In that vein, suspicion has focused on Mohammed Gerbouzi, who has lived in London for years despite court charges in Morocco identifying him as a leading figure in the Moroccan Islamic Combatant Group, a network implicated in the Madrid and Amsterdam cases as well as bombings in Casablanca in 2003.
Gerbouzi “is probably not involved directly with the British attacks because he felt targeted, but there may be people in his circle who have participated,” said Louis Caprioli, the former head of France’s DST anti-terrorism intelligence service.
The Times of London quoted Gerbouzi’s family as saying he was in hiding and was not involved in Thursday’s bombings.
Also connected to the Madrid case, as well as to the Sept. 11 attacks in the United States, is Syrian-born Mustafa Setmarian, an alleged Al Qaeda operative who ran training camps in Afghanistan and then purportedly set up a terrorist network in Spain. His whereabouts are unknown, and his name has been mentioned in the British press as a likely suspect.
As the search for the attackers continued, authorities began reopening parts of central Birmingham to the public today after Saturday night’s evacuation. Police had blocked roads into the city center as helicopters flew overhead. Restaurants were shut and hotels emptied; some people slept at a nearby university, wire services reported.
Meanwhile, in London, desperate families pressed for information on missing loved ones and complained about the government’s failure to provide lists of the dead and injured.
Authorities are moving at a slow pace in identifying bodies and notifying families. A Metropolitan Police official in charge of body recovery said it could be weeks before the names of the dead were released, adding that priority was being given to the collection of forensic evidence for the criminal investigation.
The official, Det. Supt. Jim Dickie, said only 13 bodies recovered from the double-decker bus had reached the medical examiner’s morgue where autopsies would be performed. Probably 20 to 25 victims remain trapped about 100 feet underground in one shattered train car between the King’s Cross and Russell Square stations.
“We hope to receive the bodies and body parts, which we hope to be able to reconcile,” Dickie said. “It is a very harrowing task. Most of the victims have suffered intensive trauma, and by that I mean there are body parts as well as torsos.”
Most of the personnel doing the recovery work performed similar tasks after December’s tsunami in southern Asia.
Many of the nearly 70 people still hospitalized lost limbs in the explosions, Dickie said.
The slow pace of recovering remains is attributable in part to the grueling operation at Russell Square, the deepest and narrowest section of subway tunnel hit in the attacks. Crews in hazmat suits must descend slowly into the cramped tunnel, where the air is heavy with dust, heat and the fumes of decomposing corpses.

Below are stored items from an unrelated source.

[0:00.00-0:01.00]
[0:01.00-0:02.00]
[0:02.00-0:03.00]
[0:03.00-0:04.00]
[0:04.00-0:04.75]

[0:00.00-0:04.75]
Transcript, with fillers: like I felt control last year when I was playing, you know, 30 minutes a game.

Sgt. Steve Betts of the British Transport Police, writing in the Guardian, described what he saw: “The roof had collapsed and we had to almost crawl in. There were body parts everywhere, there was not one bit as far as I could see that was not covered with organs or blood or bits of body.... It was like collecting a lot of shop dummies and then cutting them up, pouring black paint over them, and filling the carriage.”
Despite the scant information from officials on the victims, a picture has emerged of the dead and injured -- native-born Britons and immigrants of many faiths, all caught on their way to jobs, school or shops.

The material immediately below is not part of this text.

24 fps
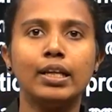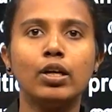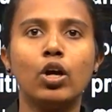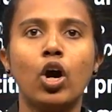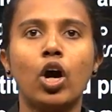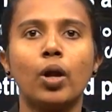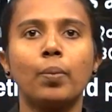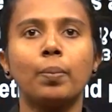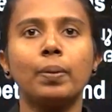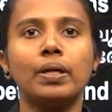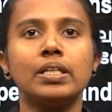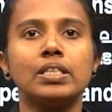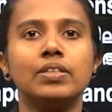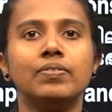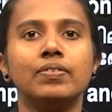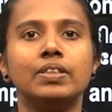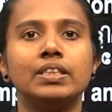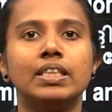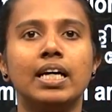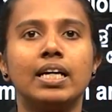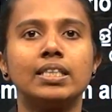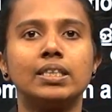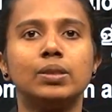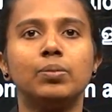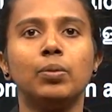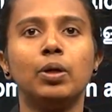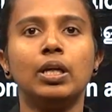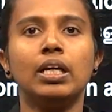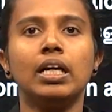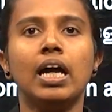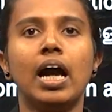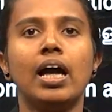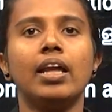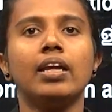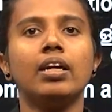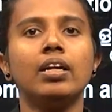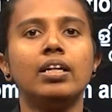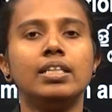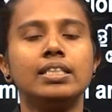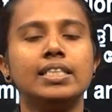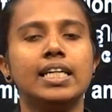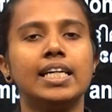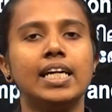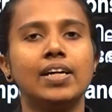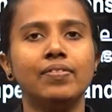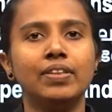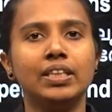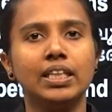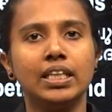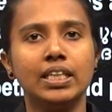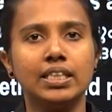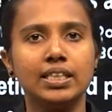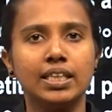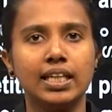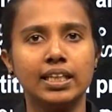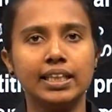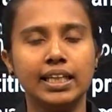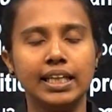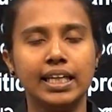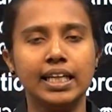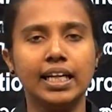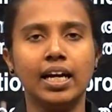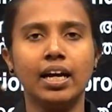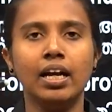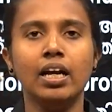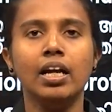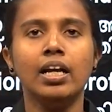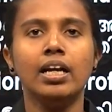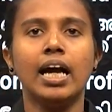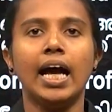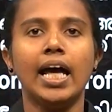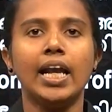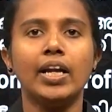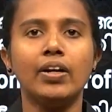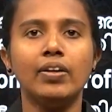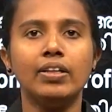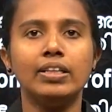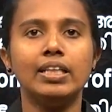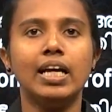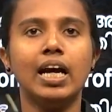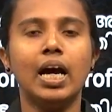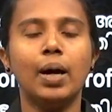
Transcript: corporation. We will have a government. We will have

Prime Minister Tony Blair, in a long radio interview Saturday, again praised the resilience of the British people in the face of an onslaught he said had been expected and inevitable.
“As a government, you have to do everything you can to protect your people,” he said, “but if there are people prepared to go on the Tube or a bus and blow up wholly innocent people ... you can have all the surveillance in the world and not stop it.”
Times staff writers Sebastian Rotella in New York and Janet Stobart in London contributed to this report.